Closed zabulus closed 10 years ago

zabulus commented 10 years ago

I'me trying to use ChameleonForms in my web-project. Because of project requirements main assembly and all dependant have strong name and signed via sign file. Therefore, my project can't reference not signed assemblies, such as ChaemeleonForms and WebActivator.

robdmoore commented 10 years ago

Hi @zabulus,

Great to hear you are interested in using ChameleonForms :)

I'm not completely adverse to creating a separate NuGet package for ChameleonForms that is signed (something like ChameleonForms-Signed or similar - open to better naming suggestions). I'd want it to be a separate package so that I didn't have to put everyone else that didn't need strong naming through that pain. It looks like there is a strong named version of WebActivator so I could probably move to use that to solve that part of the problem. There is a downside to a second package, which is what other packages that want to depend on ChameleonForms should do, but I can cross that bridge when/if it happens.

Before I go ahead and do that though, I'd like to understand your situation:

I'm going to be upfront with you, I'm not a fan of strong naming at all - I think it's a blight and as responsible .NET developers we should do all we can to stop the use of it (hence why I don't want the main package to have it). I'm not the only one that shares this view point either - here is a GitHub issue thread as an example of some thorough discussion about it.

In saying all that, I'm a pragmatist and I do realise that some people are literally forced into using strong naming, and while I believe they should do all they can to fight against it, I know that sometimes they can't win. If someone in that sort of situation wanted to use a library I developed then I would be willing to help them out by creating a separate package as per above.

So coming back to your situation - are you being forced to use strong naming or do you have an option to not use it?

zabulus commented 10 years ago

I read the thread you specified, and see the point about not using strong-named assemblies in open source projects. I think there is a problem with publish organization of open-source libraries. In case .snk key is placed among code repository - everyone can publish and it is eliminates all strong-name libraries purpose. IMO there should be only maintainer(s) who can publish library and he is only who should have strong-name key. In my case I can disable strong-naming of my project assemblies. Here is counterquestion for you: are you sure there won't be anyone who MUST use strong-named assemblies with your library? OFFTOP: where can I ask questions is some specific feature has support in ChameleonForms?

robdmoore commented 10 years ago

IMO there should be only maintainer(s) who can publish library and he is only who should have strong-name key.

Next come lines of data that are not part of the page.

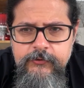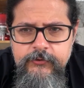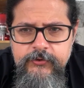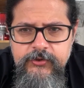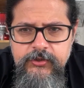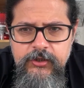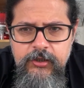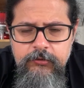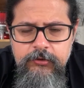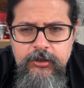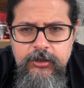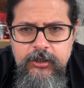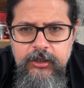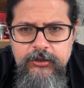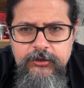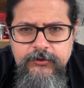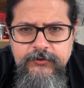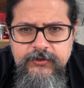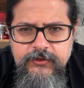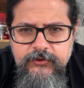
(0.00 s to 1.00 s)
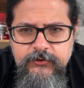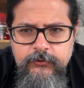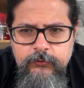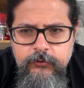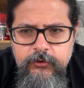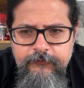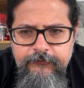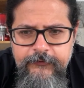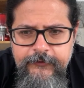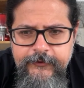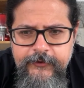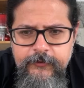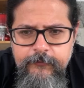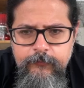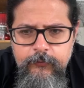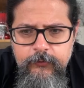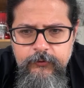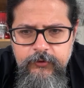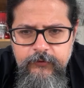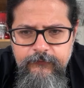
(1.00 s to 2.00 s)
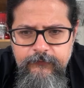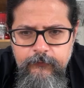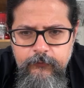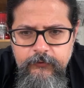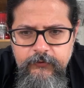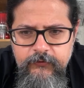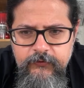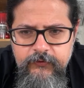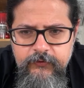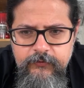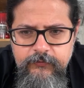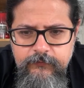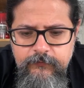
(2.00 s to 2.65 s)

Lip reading: to see how the colors are so different in both the phones.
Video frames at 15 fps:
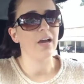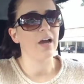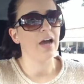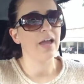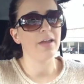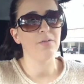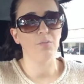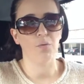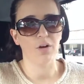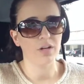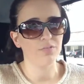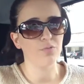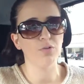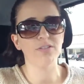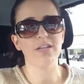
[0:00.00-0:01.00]
I work
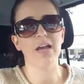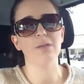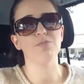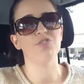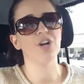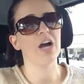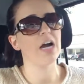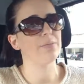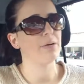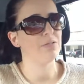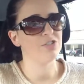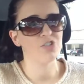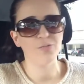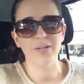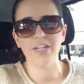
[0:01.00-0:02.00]
a full-time job. I
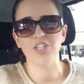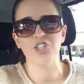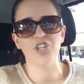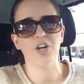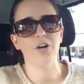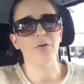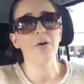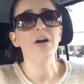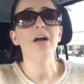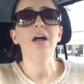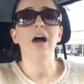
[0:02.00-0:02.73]
was doing a show.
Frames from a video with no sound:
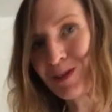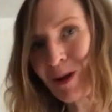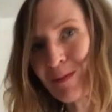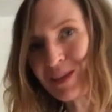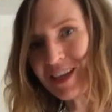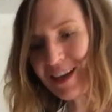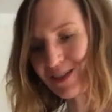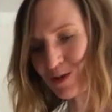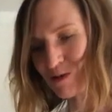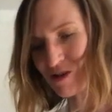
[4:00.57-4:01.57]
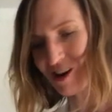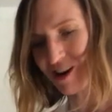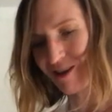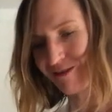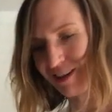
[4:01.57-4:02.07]
scrambled eggs or
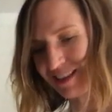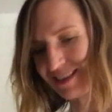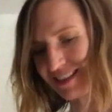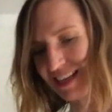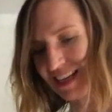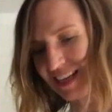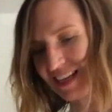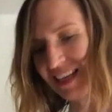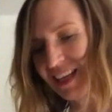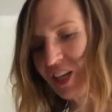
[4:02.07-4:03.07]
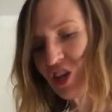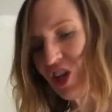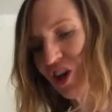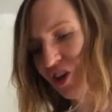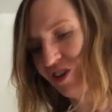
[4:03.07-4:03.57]
if it's like,
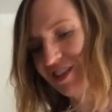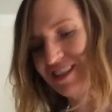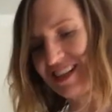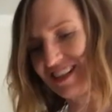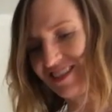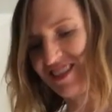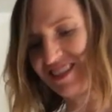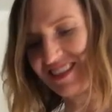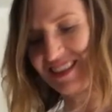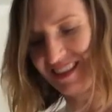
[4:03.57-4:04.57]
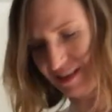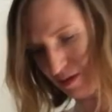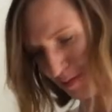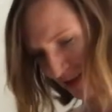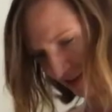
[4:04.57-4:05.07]
no, it needs just a
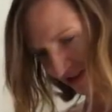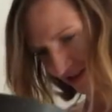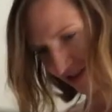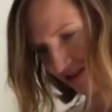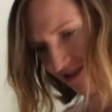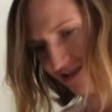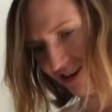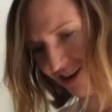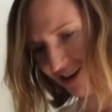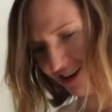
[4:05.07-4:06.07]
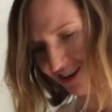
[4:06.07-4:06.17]
little bit longer.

Pretty much all open source libraries that have strong naming make the .snk file public because they are only using strong naming to appease people rather than for security purposes. To be honest if strong naming assemblies is being used for security purposes then I think there is a wider issue - if someone can tamper with your dependent dlls then what's stopping them tampering with the core dlls and just removing strong naming? There are other ways of achieving this type of security that are much more secure.

Here is counterquestion for you: are you sure there won't be anyone who MUST use strong-named assemblies with your library?

No, but much like @shiftkey has expressed here I haven't yet found someone that actually needs it so until that happens I won't bother wasting my time / making things more complex for myself and others :)

OFFTOP: where can I ask questions is some specific feature has support in ChameleonForms?